Quels enseignements tirez-vous des dix années qui se sont écoulées depuis la faillite de Lehman?

L’un des principaux enseignements est de rappeler à chacun que lorsque les États-Unis éternuent, le reste du monde s’enrhume. Il n’y avait aucune échappatoire, que ce soit au Royaume-Uni, en Europe ou dans les marchés émergents. Et le même scénario se reproduira la prochaine fois.

Mais la prochaine crise ne sera probablement pas focalisée sur les banques. Bien que les banques ne soient pas dénuées de risque aujourd’hui, le système bancaire s’est certainement amélioré. Il y a dix ans, certaines banques avaient un effet de levier pouvant atteindre 30. Elles détenaient des registres de titres considérables, mais elles étaient les premières à vendre en cas de crise et ne pouvaient donc pas fournir de liquidités. De nos jours, elles ont un effet de levier inférieur, sont plus stables et leurs activités de négociation pour compte propre sont plus limitées.
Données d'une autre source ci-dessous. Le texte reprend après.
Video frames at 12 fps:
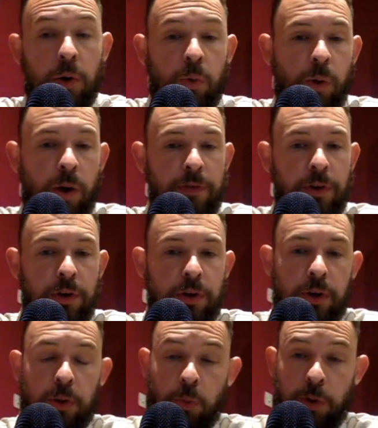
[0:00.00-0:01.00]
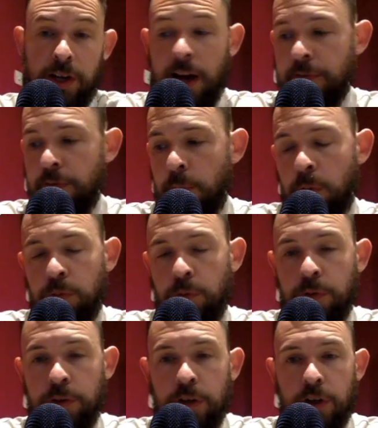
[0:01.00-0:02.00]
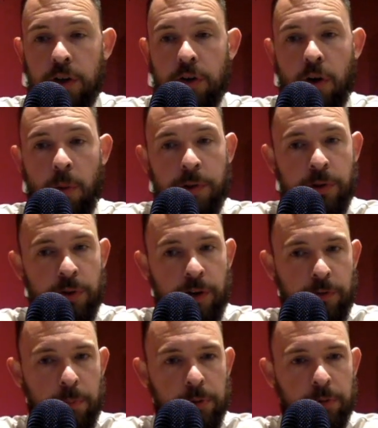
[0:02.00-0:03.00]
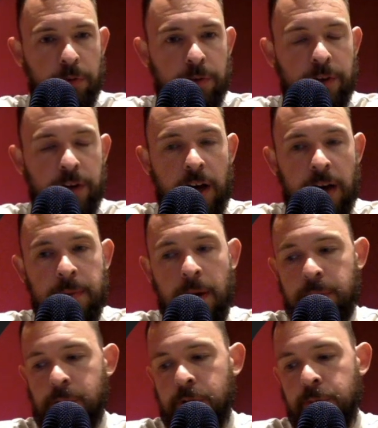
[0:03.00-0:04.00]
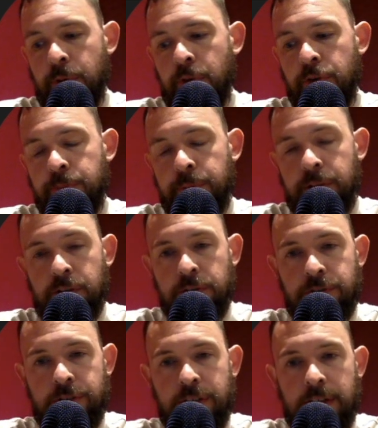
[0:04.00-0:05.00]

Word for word: Whether we have a bull run or we don't have a bull run, I'm happy with both because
Quels enseignements avons-nous omis?

Bien que l’effet de levier soit moins important dans le monde, l’endettement inscrit au bilan des entreprises reste élevé. Nous constatons un effet de levier accru sur les marchés privés également. Une approche prudente s’impose donc.

L’autre enseignement que nous aurions dû tirer est que si la complexité contribue à répartir les risques, elle ne permet pas de compenser des créances irrécouvrables ou un endettement excessif. La confiance excessive dans la complexité a eu une grande part de responsabilité lors de la dernière crise et il convient d’en tenir compte à l’avenir.

Ce constat a-t-il modifié votre attitude en matière de gestion de portefeuilles de crédit?

S’il est nécessaire d’adopter une vision mondiale, les connaissances locales ont leur importance. La crise nous a incités à mettre en place, à Boston, une équipe dédiée aux États-Unis, qui s’est avérée très utile depuis sa création.

Dans la déroute qui a suivi jusqu’en mars 2009, quels ont été vos meilleurs achats pour les clients?

Pendant la crise, nous détenions de nombreuses obligations d’État que nous avons pu vendre pour garantir la liquidité. Cela nous a permet d’ajouter des produits à risque, immédiatement après la crise. Les obligations de certaines entreprises de premier plan se négociaient avec des rendements très attractifs. Anheuser-Busch et BMW, par exemple, offraient un coupon de 8%, ce qui est exceptionnel.

Où se situe le risque majeur sur les marchés du crédit?

En dehors du pétrole, nous estimons que les secteurs des produits de base sont chers. Si nous pensons que certains risques bancaires présentent un bon potentiel, ils nécessitent de longs consensus, ce qui nous rend un peu fébriles. Selon nous, les défauts seront limités l’année prochaine, ce qui devrait procurer des rendements élevés à condition de ne pas aller trop loin en matière de risque.

Existe-t-il des signes d’une autre crise imminente?

Tant que la Réserve fédérale américaine ne relève pas les taux trop rapidement et que les hostilités commerciales entre les États-Unis et la Chine en restent au stade d’escarmouches et non de guerre totale, nous pensons que l’année 2019 devrait être relativement favorable.

Il est cependant impossible de connaître l’évolution à venir des systèmes financiers, entreprises ou portefeuilles d’investissement. Tout ce que vous pouvez essayer de faire est de rester vigilant face aux risques. C’est ce qui a marché pour nous en 2008.